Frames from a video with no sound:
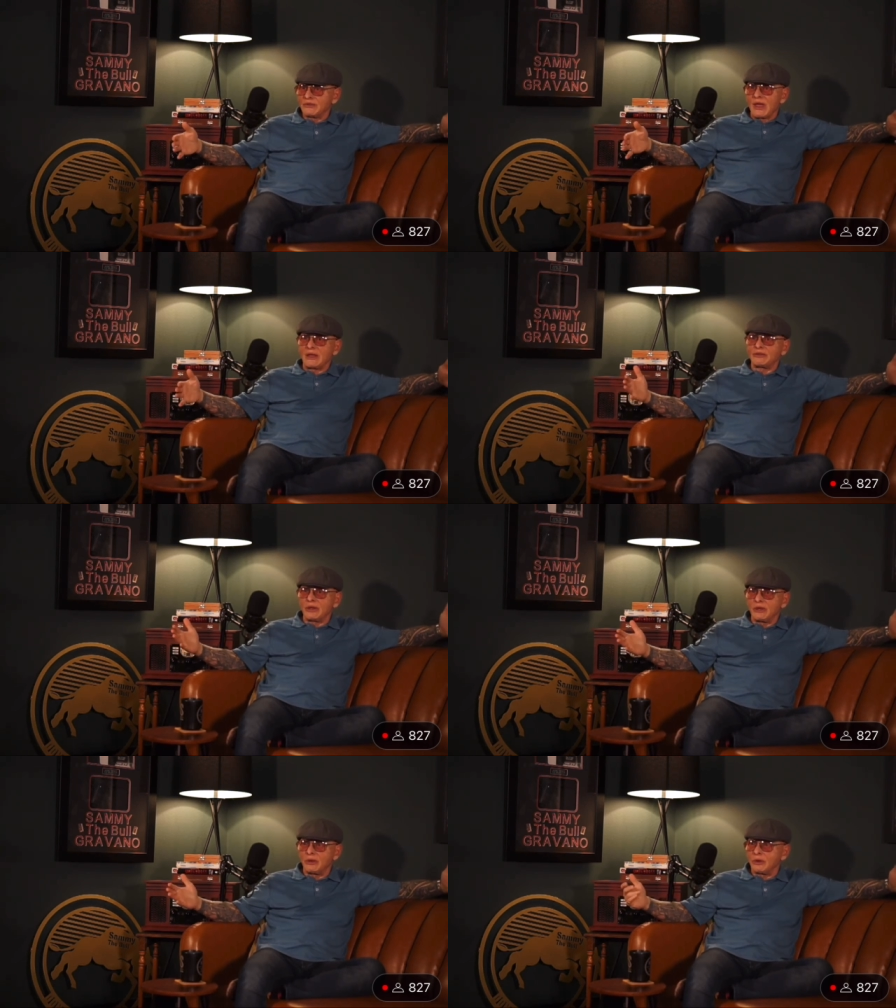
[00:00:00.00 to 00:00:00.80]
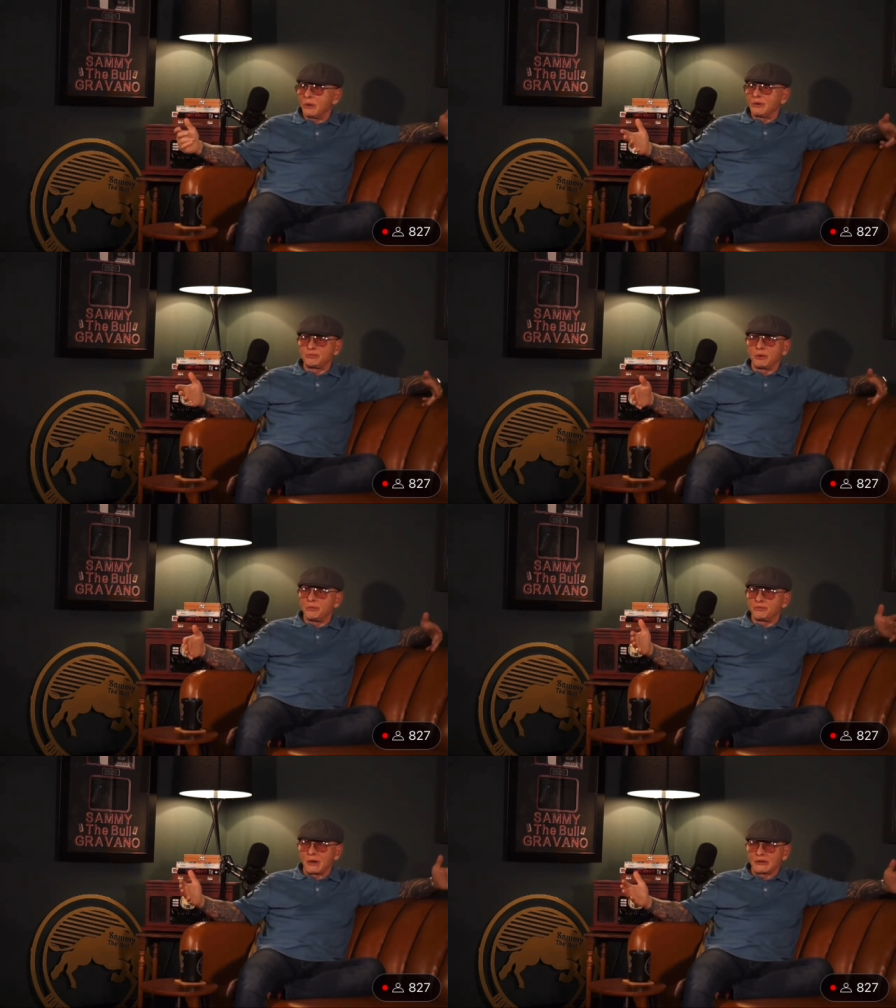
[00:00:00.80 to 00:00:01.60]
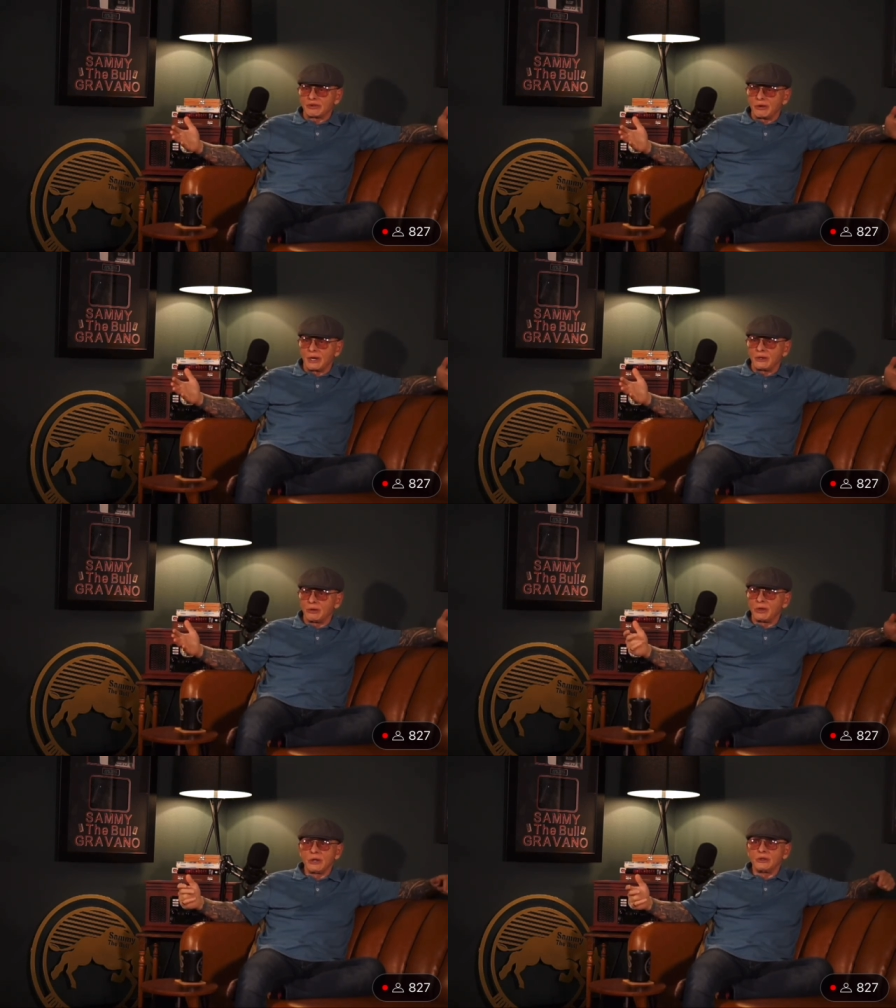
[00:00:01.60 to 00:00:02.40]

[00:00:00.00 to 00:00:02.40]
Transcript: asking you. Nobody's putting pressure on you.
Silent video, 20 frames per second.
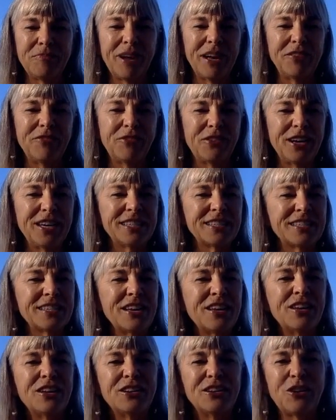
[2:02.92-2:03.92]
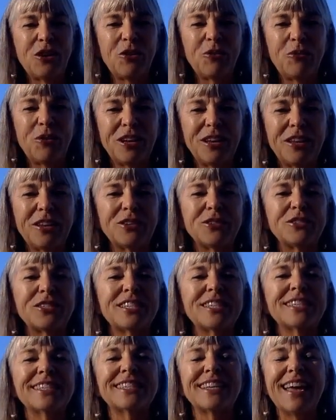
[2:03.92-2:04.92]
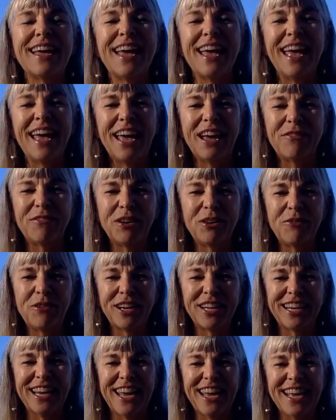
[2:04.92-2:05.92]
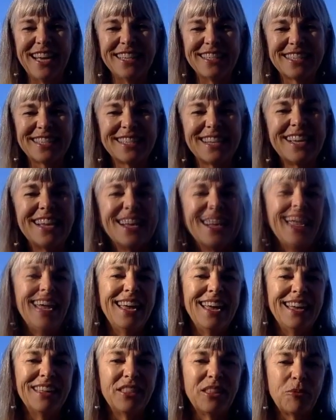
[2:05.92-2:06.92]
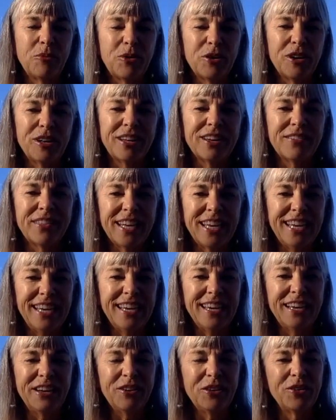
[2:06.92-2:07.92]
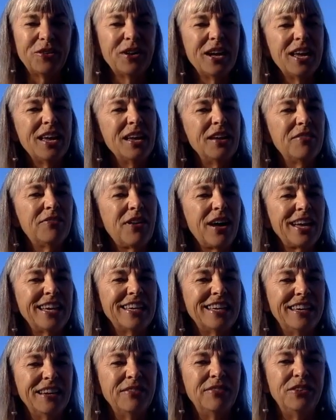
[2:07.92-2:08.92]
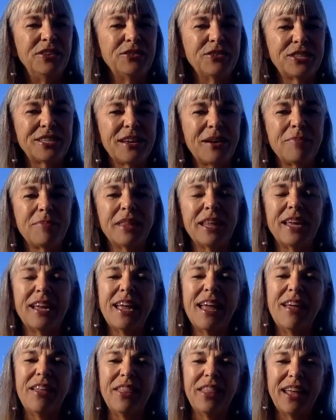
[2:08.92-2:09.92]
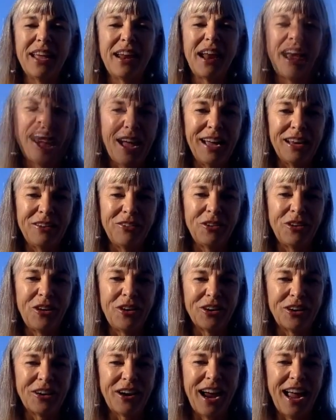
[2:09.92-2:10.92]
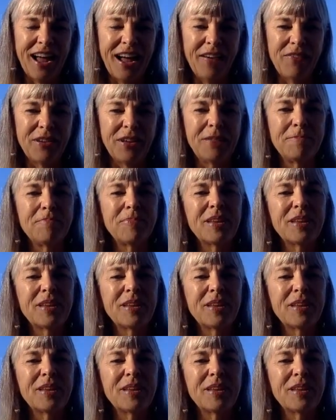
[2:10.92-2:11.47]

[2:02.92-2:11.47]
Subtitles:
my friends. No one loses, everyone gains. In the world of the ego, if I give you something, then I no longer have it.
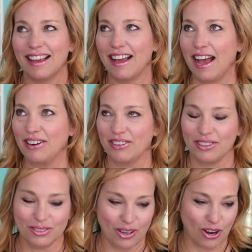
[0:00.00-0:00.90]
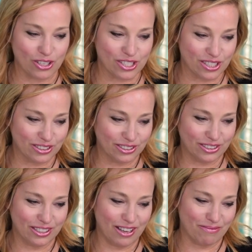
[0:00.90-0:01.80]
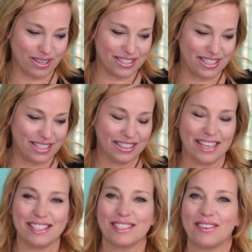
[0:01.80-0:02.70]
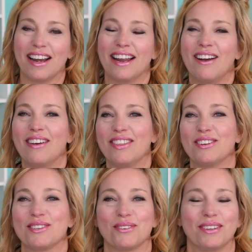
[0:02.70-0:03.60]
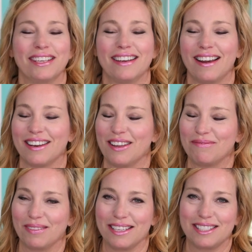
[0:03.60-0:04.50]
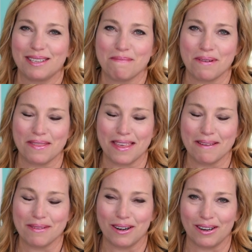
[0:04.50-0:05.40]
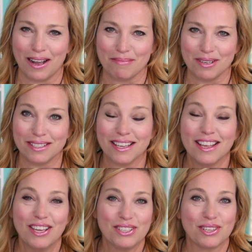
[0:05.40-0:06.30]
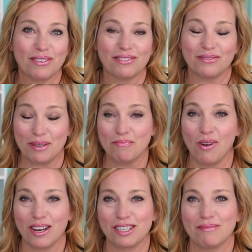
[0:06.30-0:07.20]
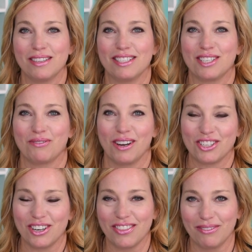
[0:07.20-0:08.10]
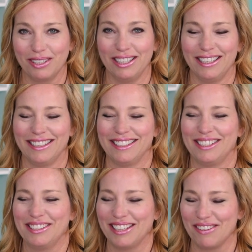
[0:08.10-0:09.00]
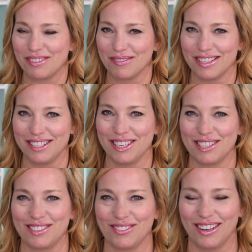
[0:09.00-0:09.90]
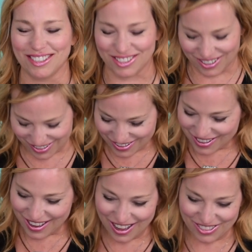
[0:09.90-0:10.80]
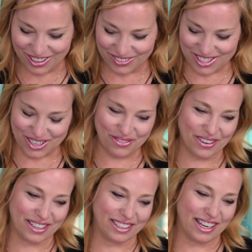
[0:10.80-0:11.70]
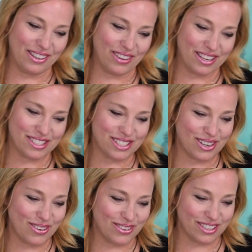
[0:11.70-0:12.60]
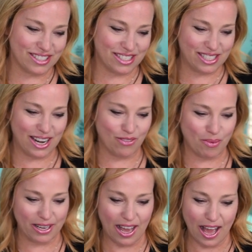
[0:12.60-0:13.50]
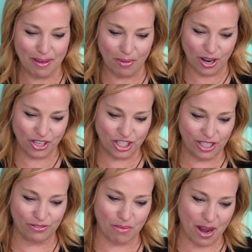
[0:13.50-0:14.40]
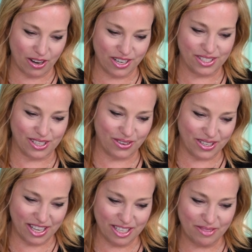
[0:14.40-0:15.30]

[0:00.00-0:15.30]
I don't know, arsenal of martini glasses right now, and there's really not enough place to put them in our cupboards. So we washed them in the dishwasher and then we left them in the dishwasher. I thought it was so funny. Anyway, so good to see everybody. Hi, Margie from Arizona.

---

> **EXERCISE**:
The complete material, set down exactly and stripped of pictures, is the expected response.

> **ANSWER TO THE PROBLEM**:
Frames from a video with no sound:
[00:00:00.00 to 00:00:00.80]
[00:00:00.80 to 00:00:01.60]
[00:00:01.60 to 00:00:02.40]

[00:00:00.00 to 00:00:02.40]
Transcript: asking you. Nobody's putting pressure on you.
Silent video, 20 frames per second.
[2:02.92-2:03.92]
[2:03.92-2:04.92]
[2:04.92-2:05.92]
[2:05.92-2:06.92]
[2:06.92-2:07.92]
[2:07.92-2:08.92]
[2:08.92-2:09.92]
[2:09.92-2:10.92]
[2:10.92-2:11.47]

[2:02.92-2:11.47]
Subtitles:
my friends. No one loses, everyone gains. In the world of the ego, if I give you something, then I no longer have it.
[0:00.00-0:00.90]
[0:00.90-0:01.80]
[0:01.80-0:02.70]
[0:02.70-0:03.60]
[0:03.60-0:04.50]
[0:04.50-0:05.40]
[0:05.40-0:06.30]
[0:06.30-0:07.20]
[0:07.20-0:08.10]
[0:08.10-0:09.00]
[0:09.00-0:09.90]
[0:09.90-0:10.80]
[0:10.80-0:11.70]
[0:11.70-0:12.60]
[0:12.60-0:13.50]
[0:13.50-0:14.40]
[0:14.40-0:15.30]

[0:00.00-0:15.30]
I don't know, arsenal of martini glasses right now, and there's really not enough place to put them in our cupboards. So we washed them in the dishwasher and then we left them in the dishwasher. I thought it was so funny. Anyway, so good to see everybody. Hi, Margie from Arizona.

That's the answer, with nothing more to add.